The target area ZB, into which the deflected over-aperture light falls while bypassing the contact zone, should be relatively massive or have a relatively large amount of mass in order to suffer only small temperature changes when radiation is incident. In addition, the area should have a good thermal connection to the outside so that heat does not flow back into the lens via the holding elements.

The targeted deflection of over-aperture light by means of an asphere in the edge area of a lens on the light entry side can be achieved relatively easily in terms of production technology, since the rotationally symmetrical asphere (the light deflection structure LUS1) can be manufactured in one operation together with the rotationally symmetrical shape in the optical usable area.

In the example of 3A The light deflection structure LUS1 has a continuously curved surface shape in the entire edge area, which has a negative radius of curvature at least in some areas, in which the center of curvature is on the light entry side. This creates a diverging function or a ring-shaped diverging lens or diverging zone.

An alternative possibility for designing a refractive light deflection structure for deflecting over-aperture light can be achieved in that the light deflection structure has Fresnel lens rings in the edge region. The asphere in the edge area can therefore be designed as an annular Fresnel lens, which in comparison to the more massive asphere in 3A Installation space can be saved.

In the exemplary embodiments explained below, for reasons of clarity For the same or similar features, some of the same reference numbers are used as in 3A used. Regarding the arrangement and basic shape of the lens L1-1, reference is made to the previous example.
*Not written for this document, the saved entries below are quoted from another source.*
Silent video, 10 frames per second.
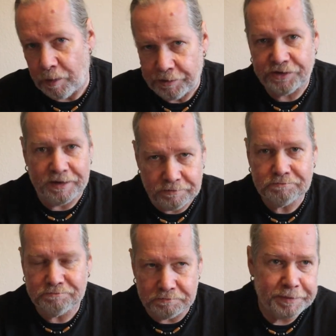Well, we're saying
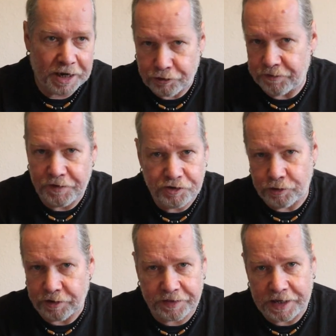maybe 150,
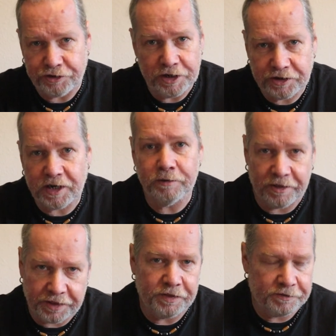200,000 years ago, I
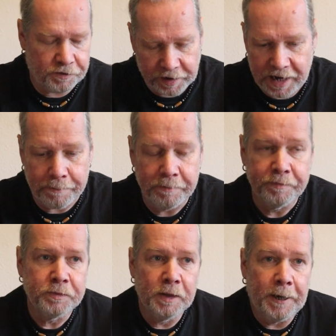think, therefore I
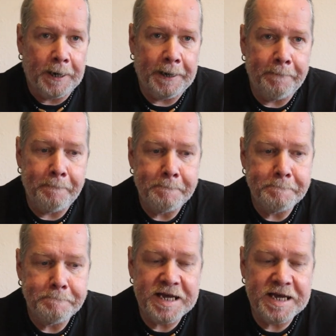am.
The 4A and 4B show an exemplary embodiment in which a deflection of over-aperture light is achieved by diffraction using light deflection structures LUS2 in the form of diffractive structures in the edge area of the lens. 4A shows a meridional section analogous to 3A , 4B shows the top of the lens facing the object plane (first light passage surface LF1) in a top view. The diffractive light deflection structure LUS2 is formed by a diffraction grating which is rotationally symmetrical to the optical axis and has circular diffractive structures, so that the diffraction of incoming radiation is effected predominantly in the radial direction outwards. In the example case, the light deflection structure LUS2 has a blaze grating that has a diffracting effect on light of the useful wavelength. As in 4A can be clearly seen, this has sawtooth-shaped rings in cross section. Their radial distance and the angles of the surfaces of the saw teeth are coordinated with one another in such a way that the diffraction efficiency is maximum for a certain diffraction order at the useful wavelength. The narrow-band light of the projection radiation is thereby concentrated with a predominant intensity component in a single desired diffraction order, while hardly any intensity remains in the other orders, in particular not in the zeroth diffraction order, i.e. when passing straight through the diffraction grating. In this way, the desired deflection angle can be set very precisely and the light intensity of the deflected over-aperture beam UAP 'is concentrated only in a narrow target area ZB, which can be particularly advantageous in complicated installation situations. Here too, the light deflection structure is designed in such a way that deflected false light is redirected and no false light hits the contact zones KZO. The rotationally symmetrical blaze grating can be made from the same material at the same time as the lens is manufactured.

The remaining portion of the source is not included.